Gesehen: „All Is Lost“ von J.C. Chandor

Ein Aufprall läutet den Anfang ein. Dann schwappt Wasser in gleichmäßigen Intervallen in den Innenraum der Segelyacht. Der Mann (Robert Redford, „The Company You Keep – Die Akte Grant“), vom Lärm geweckt, geht sofort dem Problem auf den Grund. Ein herrenloser Schiffscontainer hat sich seinen Weg in das Schiff des Mannes gebohrt. Aber auch nachdem er fachmännisch die undichten Stellen geleimt hat, lässt das Unglück nicht von ihm ab. Die Nässe hat seine technischen Hilfsmittel außer Kraft gesetzt und von nun an ist er, Sturm für Sturm inmitten des Indischen Ozeans, auf sich allein gestellt. Der Tod rückt näher.
Eines gleich vorweg: von der dramatischen Themenwahl muss man sich keinesfalls beirren lassen. Denn J.C. Chandor, der sich bereits in „Der große Crash – Margin Call“ einen Namen für seine sachliche Erzählweise in einer heiklen Situation gemacht hat, setzt auch bei seinem zweiten Spielfilm auf die leisen Töne. Doch während im Debüt die pointierten Dialoge noch eine wichtige Hauptrolle spielten, kommt das Seemannsabenteuer mit lediglich vereinzelten Hilferufen und keinerlei Hintergrundgeschichte aus.

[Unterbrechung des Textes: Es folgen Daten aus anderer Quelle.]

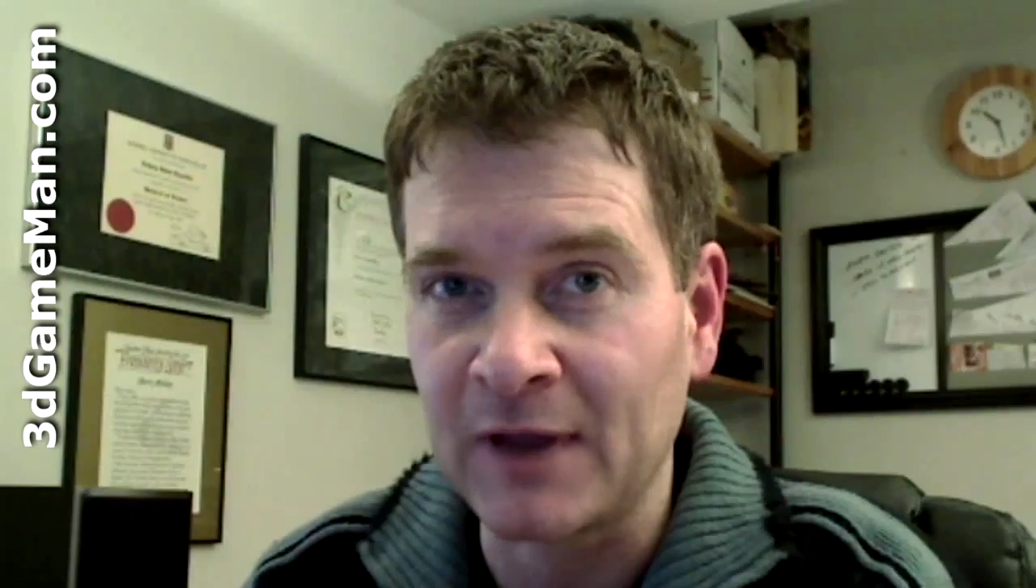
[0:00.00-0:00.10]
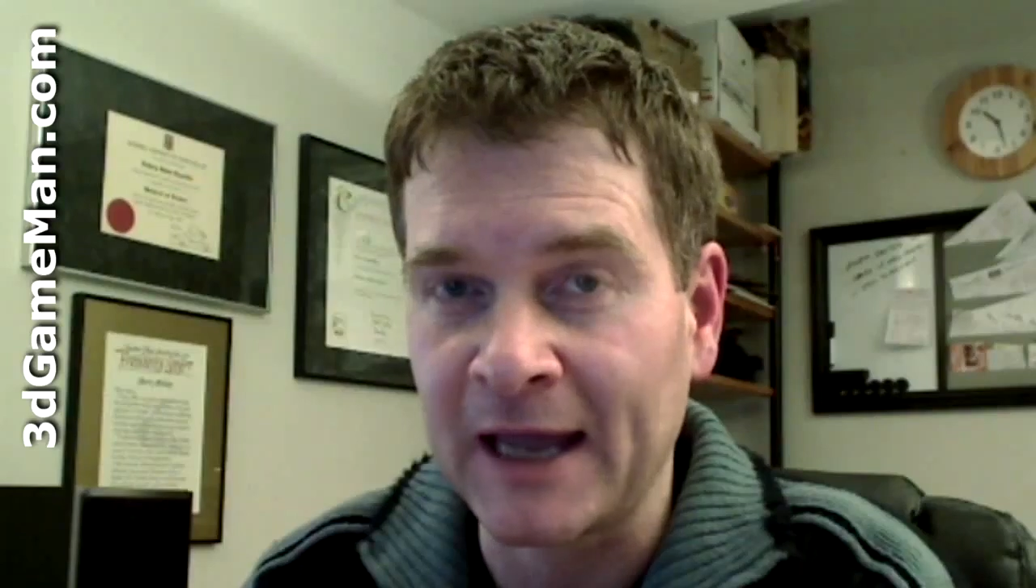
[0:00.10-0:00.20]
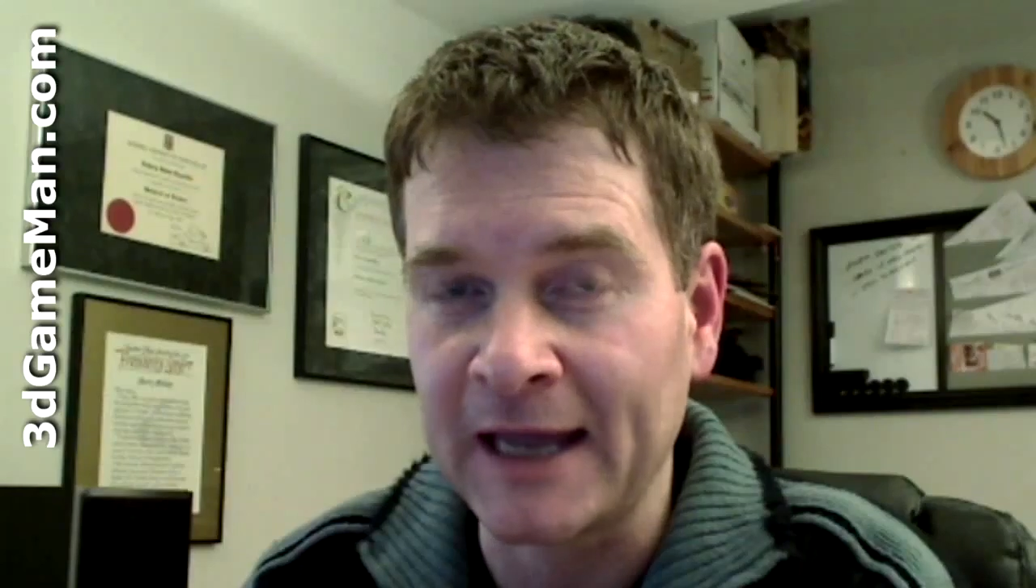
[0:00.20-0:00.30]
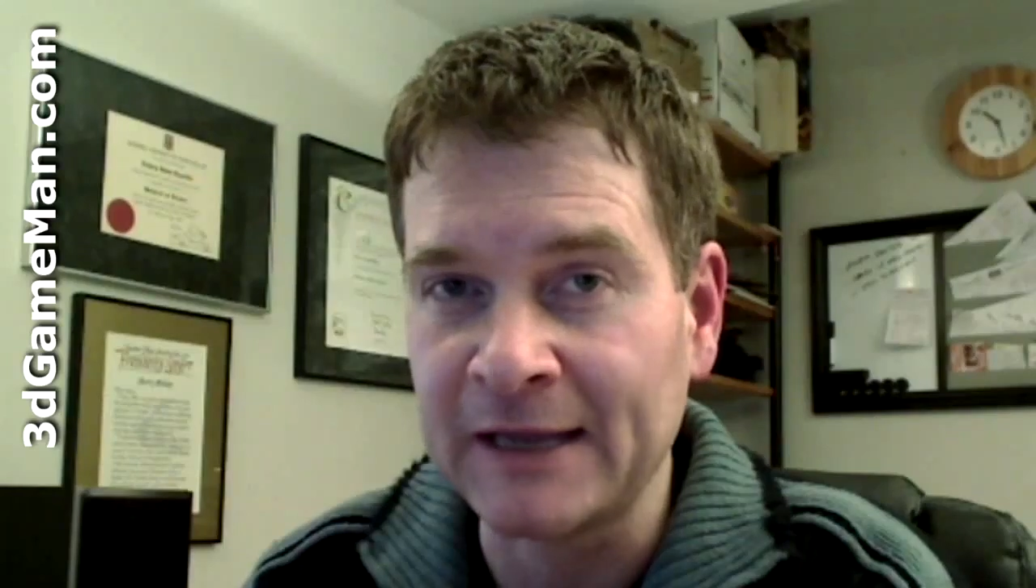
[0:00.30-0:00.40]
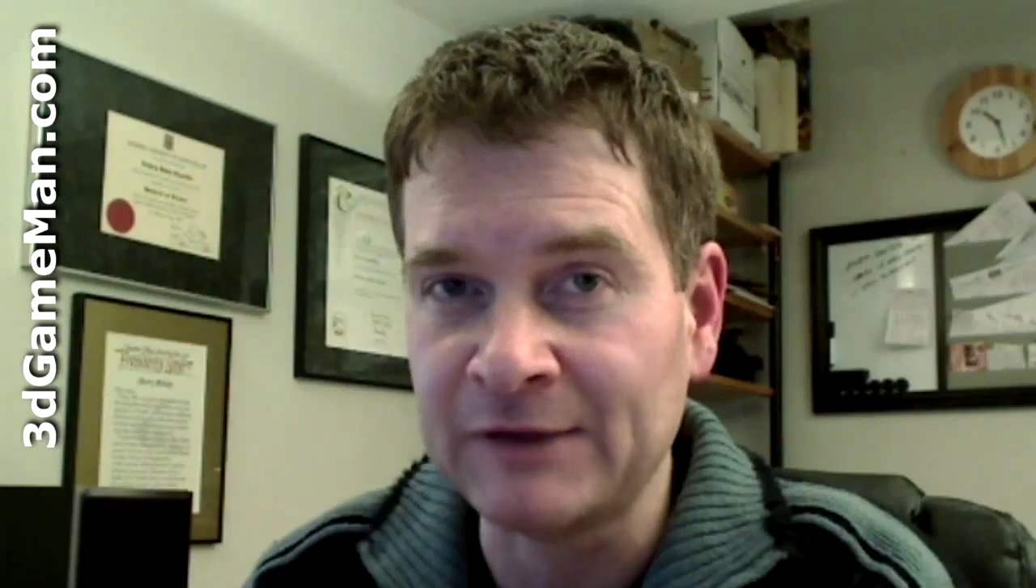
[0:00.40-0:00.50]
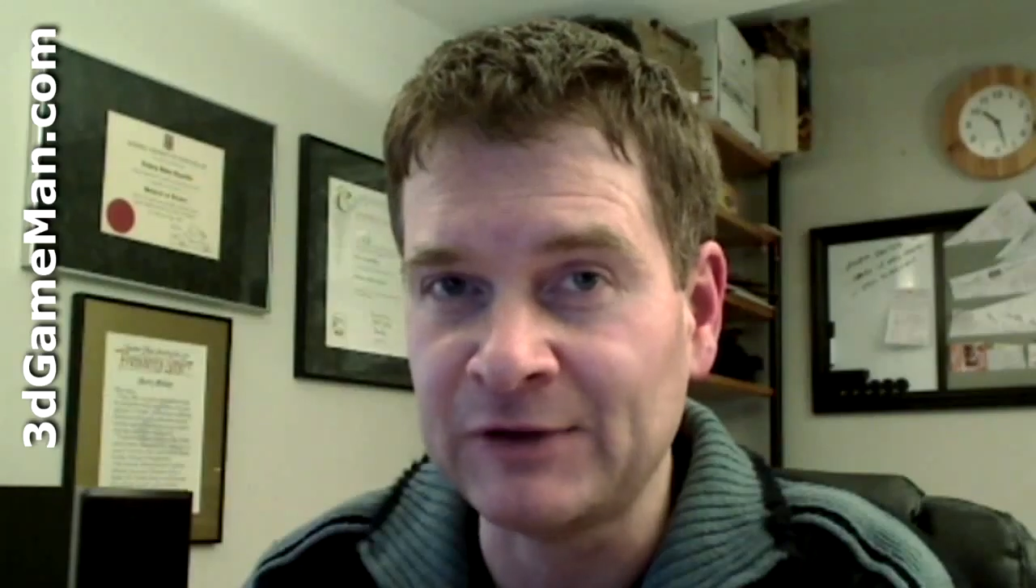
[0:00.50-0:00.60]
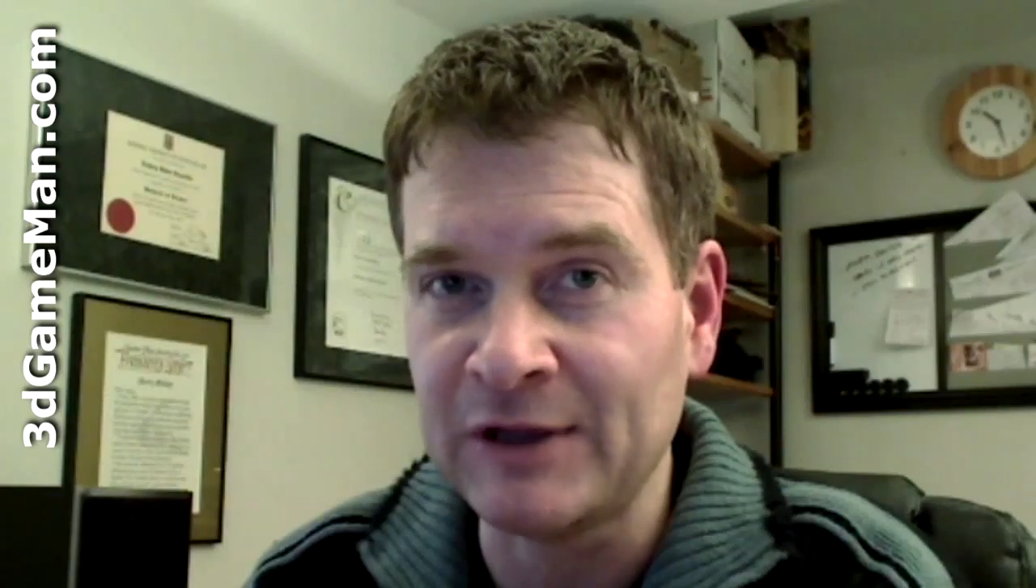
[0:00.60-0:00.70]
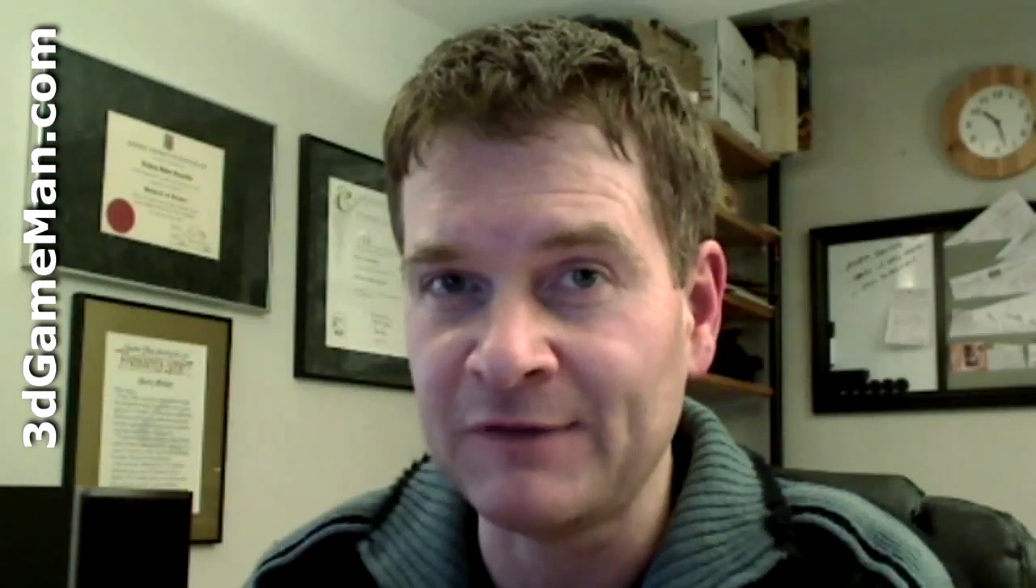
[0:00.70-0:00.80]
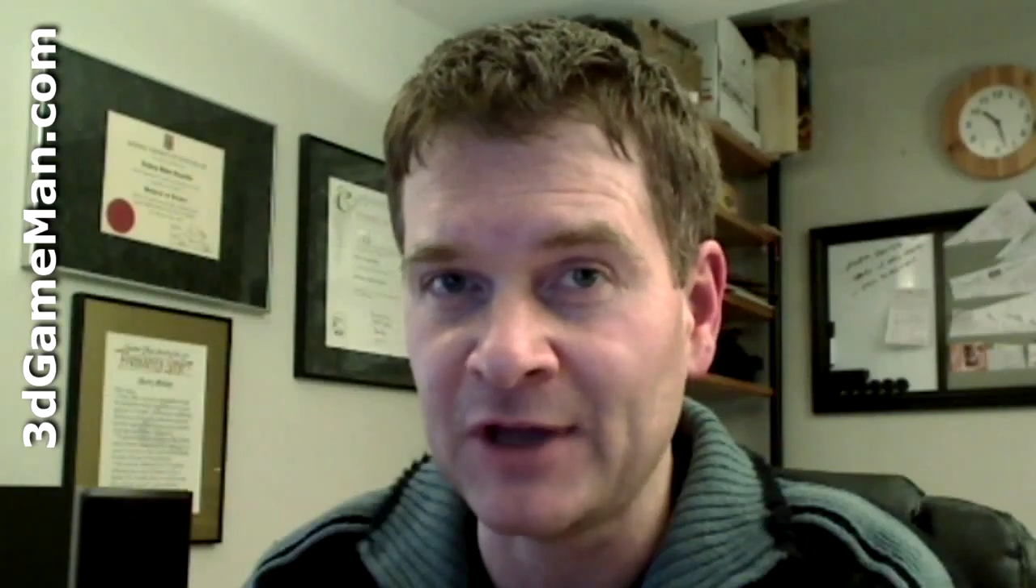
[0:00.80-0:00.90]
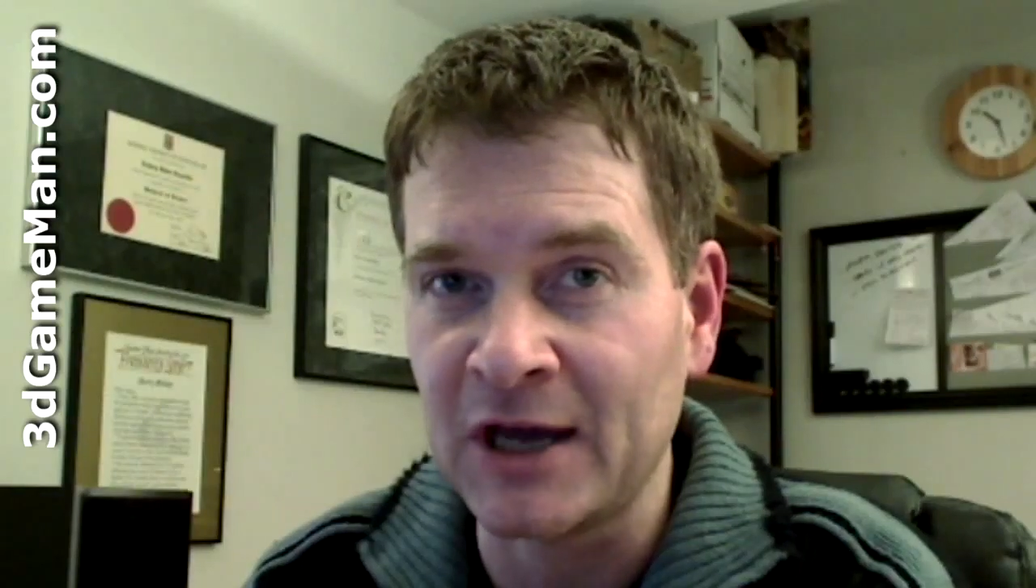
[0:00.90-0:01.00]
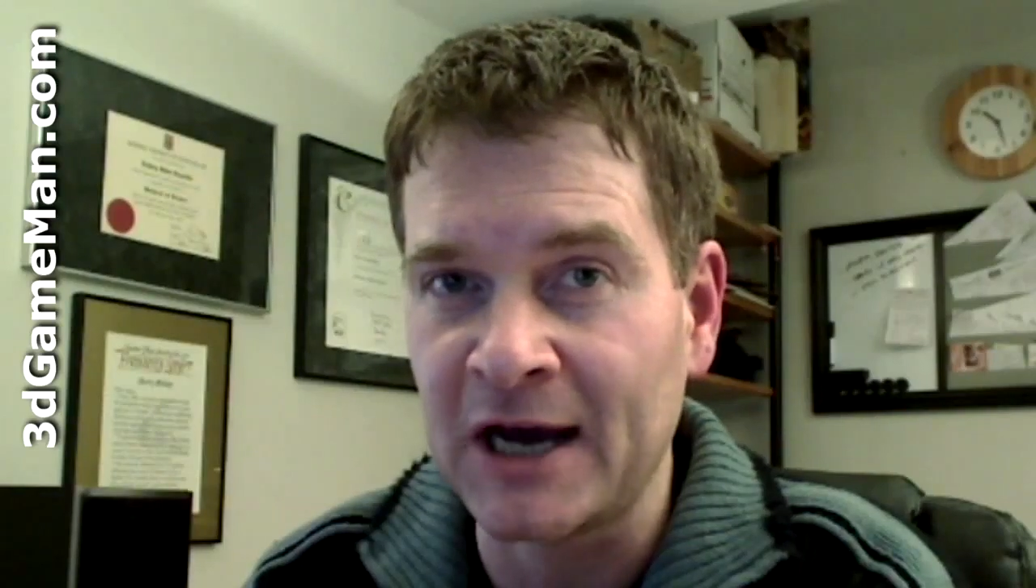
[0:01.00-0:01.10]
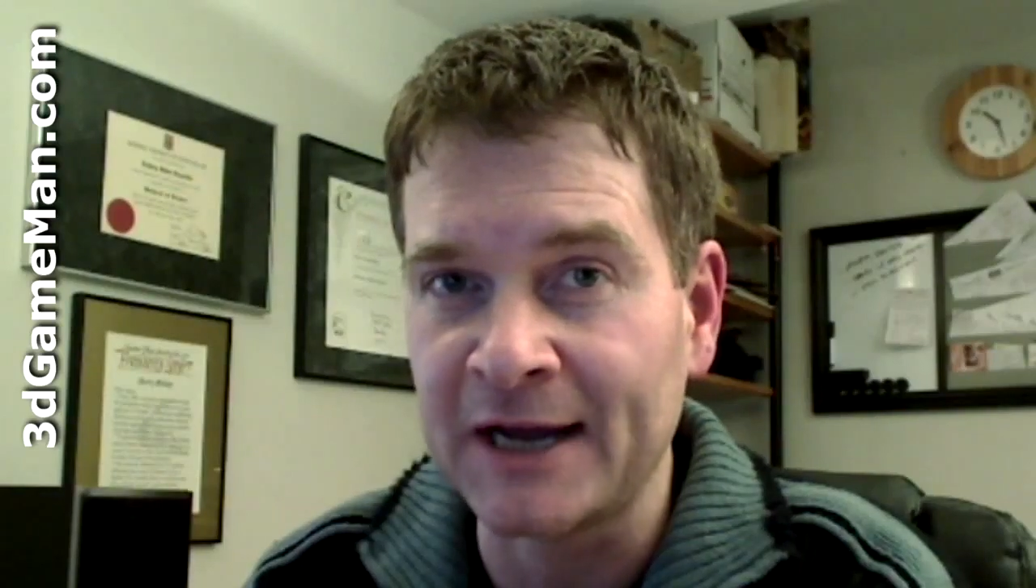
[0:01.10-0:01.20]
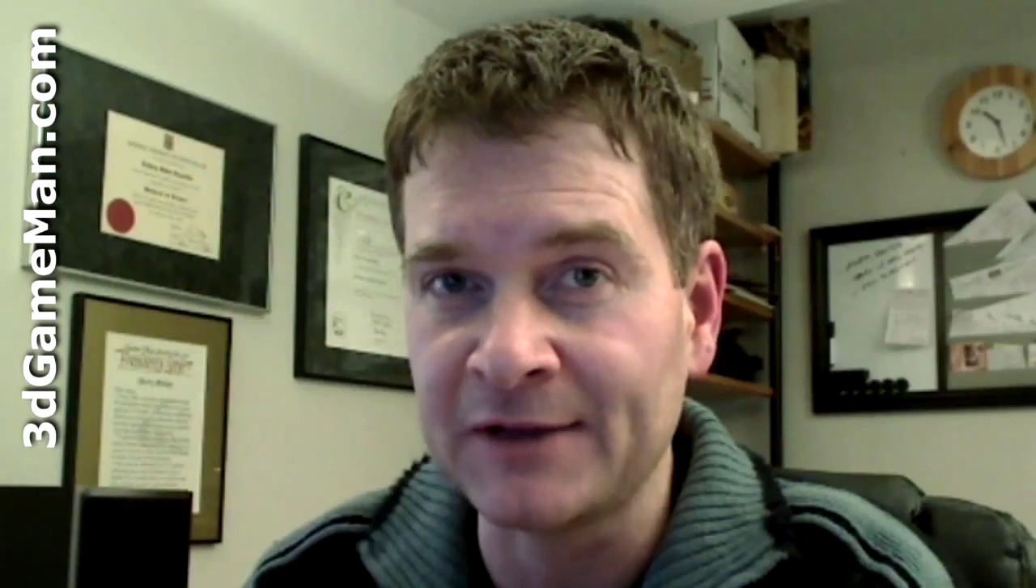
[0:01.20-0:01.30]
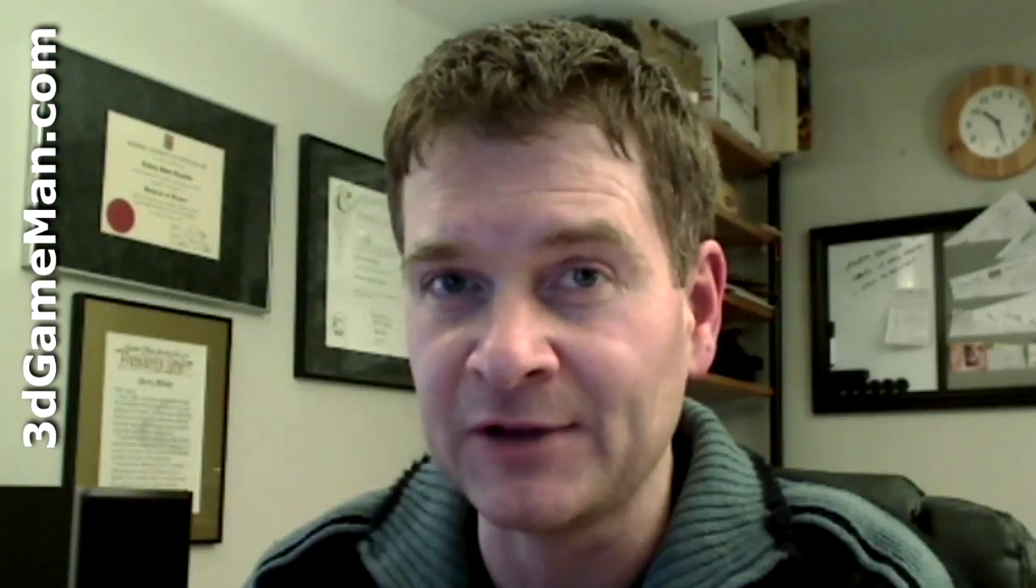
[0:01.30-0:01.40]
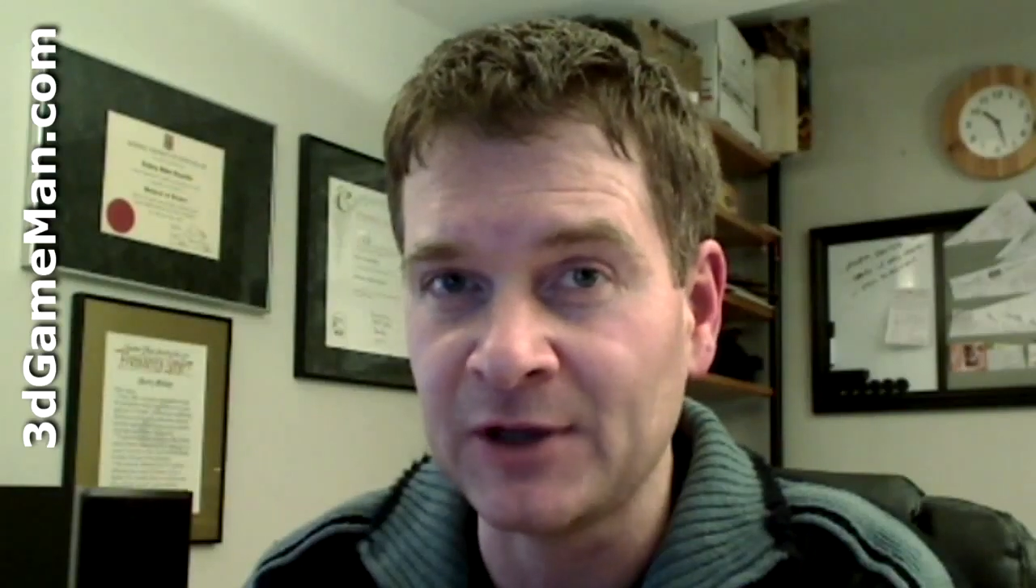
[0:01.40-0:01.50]
a
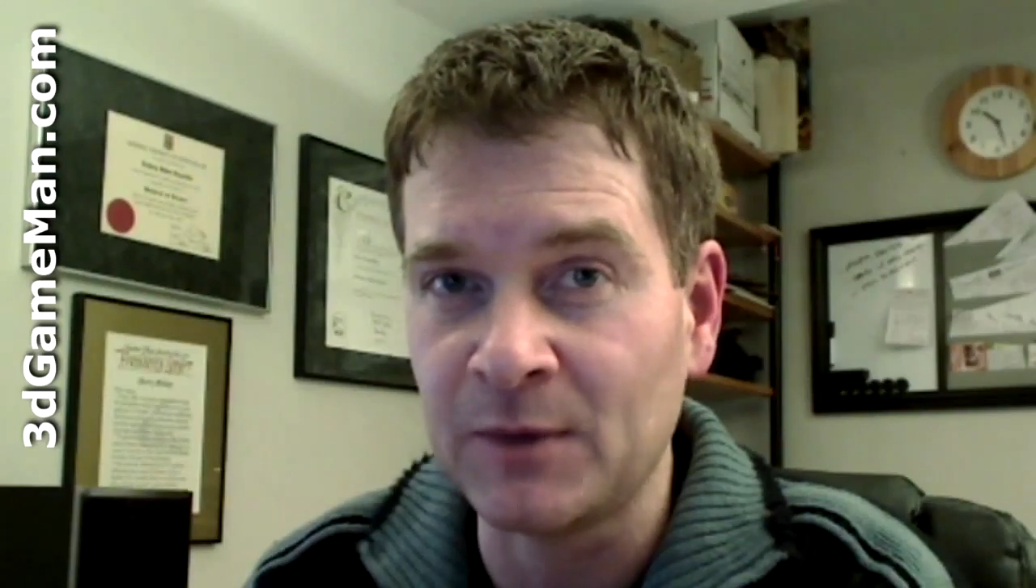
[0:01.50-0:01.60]
DVI-D,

Der Betrachter hat allein das gealterte Männergesicht, was zu ihm spricht. Verkörpert wird der einsame Seemann von Robert Redford, der trotz sinkender Rettungschancen unverzagt und präzise ans Werk geht. Doch in seinen Augen kann man im Laufe der 106 Minuten immer mehr die schwindende Hoffnung und den Frust erkennen – eine beeindruckende Darbietung, die einem die Nackenhaare aufstellt!

„Im Grunde handelt es sich um eine einzige lange Actionsequenz, die, wenn sie endet, hoffentlich etwas Allgemeingültiges aussagt über unsere kompromisslose Bereitschaft, nicht vorschnell aufzugeben, über unseren Willen zum Überleben.“ (J. C. Chandor)

So wie Regisseur und Drehbuchautor J. C. Chandor durch die Arbeit seines Vaters als Mitarbeiter in einer Investmentbank detaillierte Einblicke in die Finanzwelt für sein Erstlingswerk nutzen konnte, so kann er auch bei der Tour de Force auf hoher See aus seiner eigenen Erfahrung schöpfen. Die Liebe zum Detail auf kleinstem Raum und auch das uneingeschränkte Können des unbenannten Hauptdarstellers in „All Is Lost“ sind ebenfalls Gründe dafür, weshalb der Film trotz des Minimalismus funktioniert und mit seiner unemotionalen Ausweglosigkeit durch Mark und Bein geht.